Les deux frères ont agi délibérément sans contrainte, ni par obligation fonctionnelle mais de façon volontaire et consciente; ils savaient que les personnes qu"ils accusaient sont automatiquement soumises à une enquête dont l"issue peut leur être fatale.1

[4]      Donc, la Section du statut a conclu qu"elle avait des raisons sérieuses de croire que les demandeurs aient commis un crime contre l"humanité et pour ces motifs, ils sont exclus par l"alinéa 1(F)(a).

[5]      Les demandeurs prétendent que la décision du tribunal est erronée puisqu"ils n"ont jamais témoigné, comme l"indique le tribunal, qu"ils savaient ce qui arrivait aux personnes sous enquête.

[6]      Dans l"affaire Mohamed2 je résumais, suivant la jurisprudence récente3, les principes de droit quant à l"application de l"exclusion en vertu de l"alinéa 1F(a) de la Convention de la façon suivante :

     a)      la norme de preuve que le ministre doit faire pour démontrer que la Convention ne s'applique pas à une personne est une norme moindre que la prépondérance des probabilités. Le libellé de la clause d'exclusion exige seulement qu'il y ait des " raisons sérieuses de penser " que la personne ait commis un crime contre l'humanité. Il n'est donc pas nécessaire que la personne ait été trouvée coupable ni qu'elle ait été accusée de ce crime ;
     b)      la clause d'exclusion vise non seulement les auteurs des crimes mais les complices aussi, dans la mesure où ils démontrent avoir le degré de participation requis ;         
     c)      le complice d'une infraction doit avoir participé personnellement et consciemment à la perpétration ou la commission du crime. La complicité repose essentiellement sur une intention commune c"est-à-dire la connaissance des actes commis et la non-intervention ;         
     d)      la simple appartenance à une organisation qui commet sporadiquement des infractions internationales ne suffit pas pour exclure une personne ;         
     e)      par contre, lorsque l'organisation vise principalement des " fins limitées et brutales ", comme par exemple la police secrète, ses membres peuvent être considérés comme y participant personnellement et sciemment du fait de leur adhésion au groupe ;         
     f)      la simple présence d'une personne sur les lieux d'une infraction en tant que spectatrice par exemple, sans lien avec le groupe persécuteur, ne fait pas d'elle une complice ;         
     g)      la participation personnelle et consciente peut être inférée du rang occupé par la personne.         
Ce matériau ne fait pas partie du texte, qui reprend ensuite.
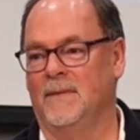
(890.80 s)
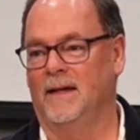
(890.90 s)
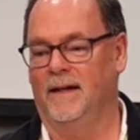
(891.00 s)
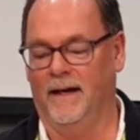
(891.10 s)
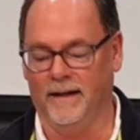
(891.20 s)

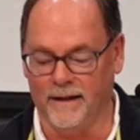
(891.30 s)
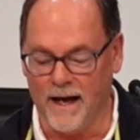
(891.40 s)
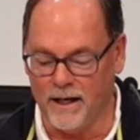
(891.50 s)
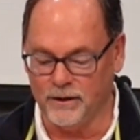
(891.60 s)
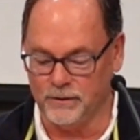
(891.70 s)

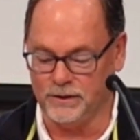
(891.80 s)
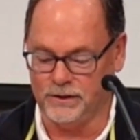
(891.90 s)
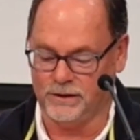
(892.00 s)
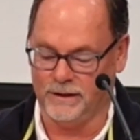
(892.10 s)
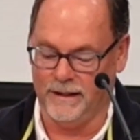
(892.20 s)

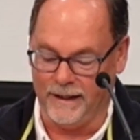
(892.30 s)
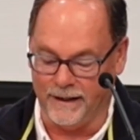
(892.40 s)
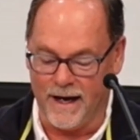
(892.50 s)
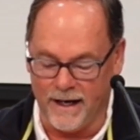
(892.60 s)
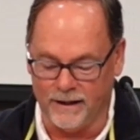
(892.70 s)
Ananias,
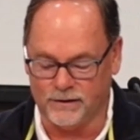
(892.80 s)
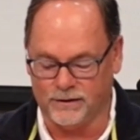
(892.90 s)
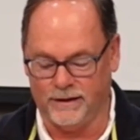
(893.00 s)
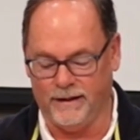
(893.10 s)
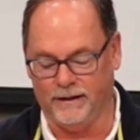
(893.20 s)
Ananias
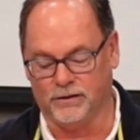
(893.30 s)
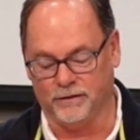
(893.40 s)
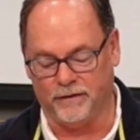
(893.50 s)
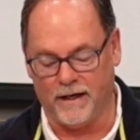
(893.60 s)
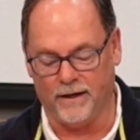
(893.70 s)
and
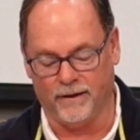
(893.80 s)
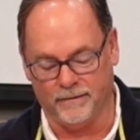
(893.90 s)
Sapphira.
[7]      Dans cette affaire j"ai conclu que le tribunal avait jugé que le demandeur était un participant personnel et conscient non seulement du fait de l"appartenance du demandeur à la police mais de sa connaissance des actes commis et de son intervention.

[8]      Or, dans le présent dossier, la preuve ne révèle pas une telle connaissance des actes commis. Le témoignage oral des demandeurs est à l"effet contraire. Le tribunal n"a pas inféré la connaissance du fait que, compte tenu de la preuve documentaire, les demandeurs auraient dû savoir mais il affirme qu"ils ont témoigné à cet effet.

[9]      Puisqu"une telle conclusion n"est pas appuyée sur la preuve, je me dois de casser la décision et de retourner le dossier devant un autre panel pour une nouvelle audition.


[10]      Aucun procureur n"a recommandé la certification d"une question.

     "Danièle Tremblay-Lamer"

                                     JUGE

OTTAWA (ONTARIO)

Le 16 avril 1999.

__________________

1      Décision de la séction, aux pp. 3-4.

2      Kiared Mohamed c. Le Ministre de la Citoyenneté et de l"Immigration du Canada (le 24 août 1998), IMM-3172-97 (F.C.T.D.).

3      Ramirez c. Canada (Ministre de l"Emploi et de l"Immigration), [1992] 2 C.F. 306 (C.A.); Moreno c. Canada (Ministre de l"Emploi et de l"Immigration), [1994] 1 C.F. 298 (C.A.); Sivakumar c. Canada (Ministre de l"Emploi et de l"Immigration), [1994] 1 C.F. 433 (C.A.).